Aliás, a morte é algo inevitável na vida de alguém que já tem 100 anos. Os pais, o marido, nove dos 14 irmãos, um dos nove filhos, todos esses já morreram. Mas ela não reclama. Diz que a vida vale a pena.

"A vida é de altos e baixos. Já perdi muita gente querida. Mas eu ainda tenho gosto de viver. A saudade? Eu entrego a Deus, porque as coisas não são como a gente quer. A gente precisa saber aceitar”, destaca Anarlete.

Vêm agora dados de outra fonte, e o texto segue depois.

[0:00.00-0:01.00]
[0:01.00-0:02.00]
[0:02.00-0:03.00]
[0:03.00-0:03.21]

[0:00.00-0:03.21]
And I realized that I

Uma sobrinha, Anarlete conta, gosta de dizer que ela não é retrovisor. A mulher concorda com o veredito: “Eu gosto de olhar para frente. Tento não sofrer. Não ficar remoendo. Eu quero novidades. Viver o presente com as pessoas que a gente gosta”.

 

Início da vida no engenho e mudança definitiva para a capital

 

 

Durante muitos anos de sua vida, morou no Engenho Santo Antônio, que era chamado também de Carrapateira. O local era autossustentável e ela aprendeu a comer de tudo. Frutas e verduras à vontade, rapadura, comidas regionais produzidas com carne de porco, bode, galinha, vaca. Tudo produzido e criado no próprio engenho.

 

Ainda hoje se alimenta bem, mas em pequenas quantidades. E se declara apaixonada por banana. Ainda assim, sempre foi magra.

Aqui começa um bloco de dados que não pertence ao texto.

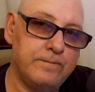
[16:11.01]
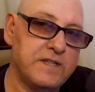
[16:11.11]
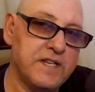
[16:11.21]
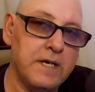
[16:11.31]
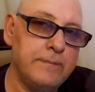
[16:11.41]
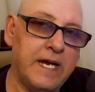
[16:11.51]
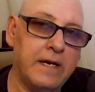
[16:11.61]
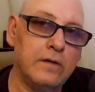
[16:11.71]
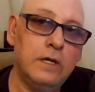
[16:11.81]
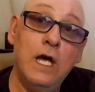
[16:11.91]

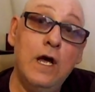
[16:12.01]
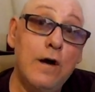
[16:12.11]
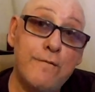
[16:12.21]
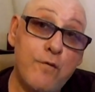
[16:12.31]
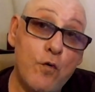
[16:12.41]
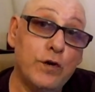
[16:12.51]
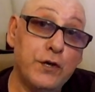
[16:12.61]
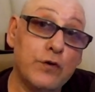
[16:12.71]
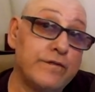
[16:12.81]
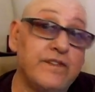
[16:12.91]
thumbnail for
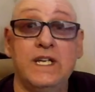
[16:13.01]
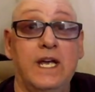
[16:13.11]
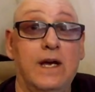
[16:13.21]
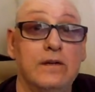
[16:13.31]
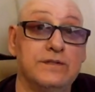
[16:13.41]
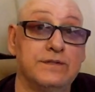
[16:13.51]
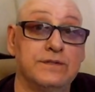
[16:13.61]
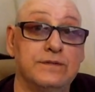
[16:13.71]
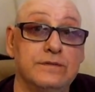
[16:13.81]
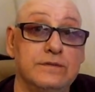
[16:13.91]
your videos,
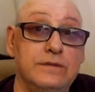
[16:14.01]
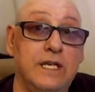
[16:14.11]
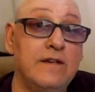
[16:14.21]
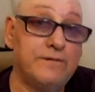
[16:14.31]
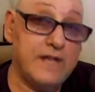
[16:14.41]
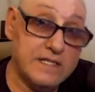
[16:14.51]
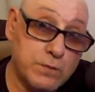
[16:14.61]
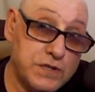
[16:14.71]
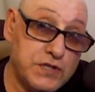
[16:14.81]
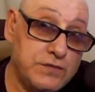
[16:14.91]
if that's
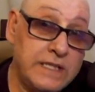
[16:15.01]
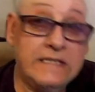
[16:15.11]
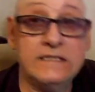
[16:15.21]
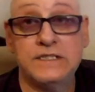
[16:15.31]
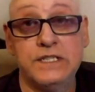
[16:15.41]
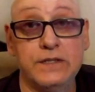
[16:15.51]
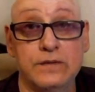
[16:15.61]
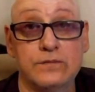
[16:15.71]
what you need to do.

Dos tempos de juventude, lembra principalmente da relação com sua mãe, mas fala com carinho também do pai. Garante que era a mais próxima das filhas e destaca um fato em especial. Entre 1944 e 1945, um de seus irmãos, Jorge Cabral, lutou na Segunda Guerra Mundial, para aflição total de sua mãe. “Minha mãe sofria, dizia que não ia mais ver o filho vivo. Mas viu. Ele voltou são e salvo. Mas eu dava muito apoio a ela naqueles tempos em que a comunicação era restrita às cartas”, explica.

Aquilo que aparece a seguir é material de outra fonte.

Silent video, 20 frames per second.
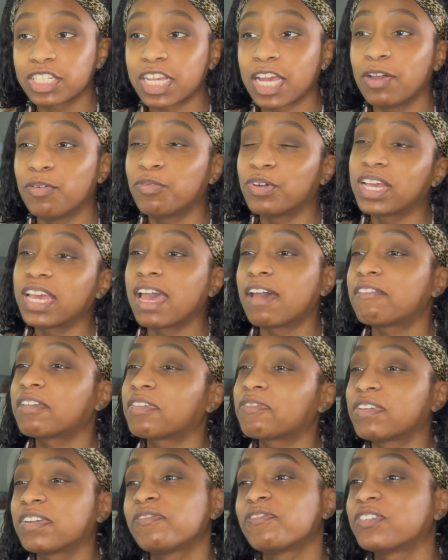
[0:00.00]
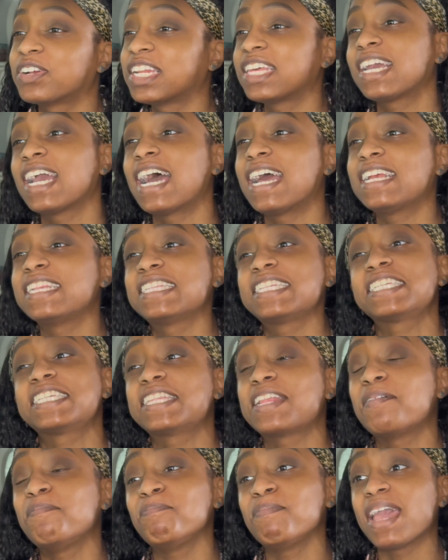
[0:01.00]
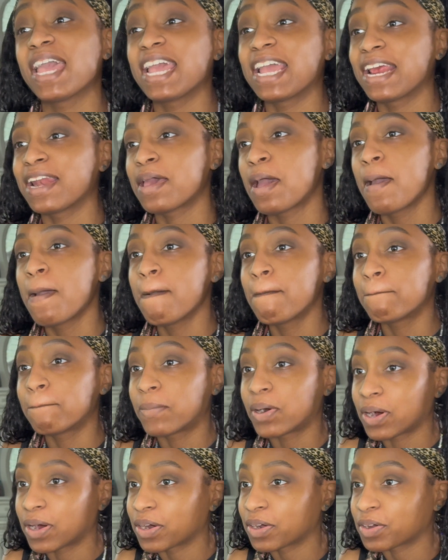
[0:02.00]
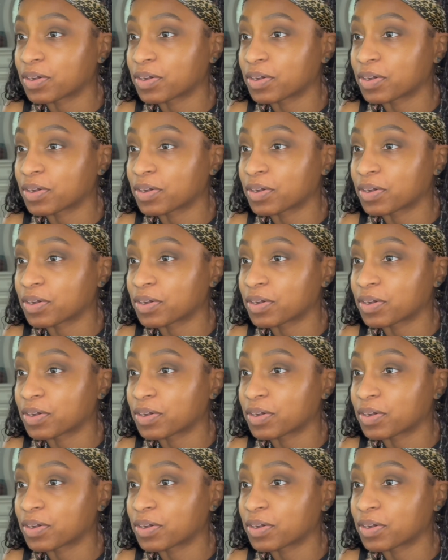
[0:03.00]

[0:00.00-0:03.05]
and we haven't even really gotten to the main part.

Anos depois, casada e já com muitos filhos, resolveu se mudar em definitivo para João Pessoa. Chegou na cidade 60 anos atrás, no início da década de 1960, onde mora até os dias atuais. O objetivo era oferecer uma educação de melhor qualidade à família. Durante muitos anos, trabalhou na secretaria do Lyceu Paraibano, um dos principais colégios do estado. E, hoje, mora na casa de uma de suas filhas, Maria Edelcides, num apartamento no bairro de Cabo Branco.Adora passear na calçadinha da orla de João Pessoa e não perde uma oportunidade de puxar alguém para um papo. Tem a saúde perfeita e vive com total autonomia.

A filha Maria Edelcides é quem atesta isso. “Ela toma banho sozinha, cuida dos próprios remédios, faz o seu bordado. Gosta muito da conversa, do social. Se passa uma pessoa perto dela, já gosta de puxar papo”. A mãe completa: “Sou lúcida. A receita é não ficar desocupada”, ensina.

 

 

Livro aos 100 anos

 

 

Anarlete Gondim é a primeira pessoa de sua família a chegar à marca dos 100 anos. Dois de seus familiares chegaram aos 99, mas ela agora ultrapassa a marca. Para comemorar a data, resolveu contar sua história. Ditou o livro e a filha digitou. Segundo garantem mãe e filha, o texto é fiel ao que foi narrado, sendo portanto de autoria da própria Anarlete.

Vai se chamar “Chegar bem aos 100: vivendo e aprendendo com uma centenária” e tem lançamento previsto para março. A princípio, vai ser restrito aos familiares. Mas, sorrindo, ambas alertam que a família é enorme, de forma que devem rodar um número considerável de exemplares. A primeira parte vai falar sobre o que ela viveu ao longo desses 100 anos. A segunda é com mensagens dos familiares que ainda estão vivos. E sim, ela garante que viveu muitas situações marcantes na vida.Teve um irmão que lutou na guerra, um filho que foi preso na Ditadura Militar, já enfrentou e venceu um câncer quando tinha 64 anos, já sobreviveu a uma infecção generalizada aos 82, já quebrou um fêmur, foi operada, se recuperou e comemorou a recuperação com uma viagem em família para Fernando de Noronha.

Diz que gosta de encarar tudo com muita naturalidade. E sabe se divertir mesmo nas adversidades.

"Quando precisei me operar do fêmur, tomei um banho prolongado, passei talco, perfume e fui para o hospital. Não foi anestesia geral. Na hora da operação, fiquei batendo papo animada com o anestesista”, comenta Anarlete rindo.Por causa da pandemia, as comemorações de aniversário ficaram prejudicadas. Mas ela não abriu mão de se reunir em um almoço com alguns poucos familiares. Ela diz que é uma data importante demais para não ser comemorada.

E, em êxtase pelo centésimo aniversário, ela arremata: “Já houve muitas percalços na minha vida. Mas estou aqui, tendo gosto de viver como centenária”.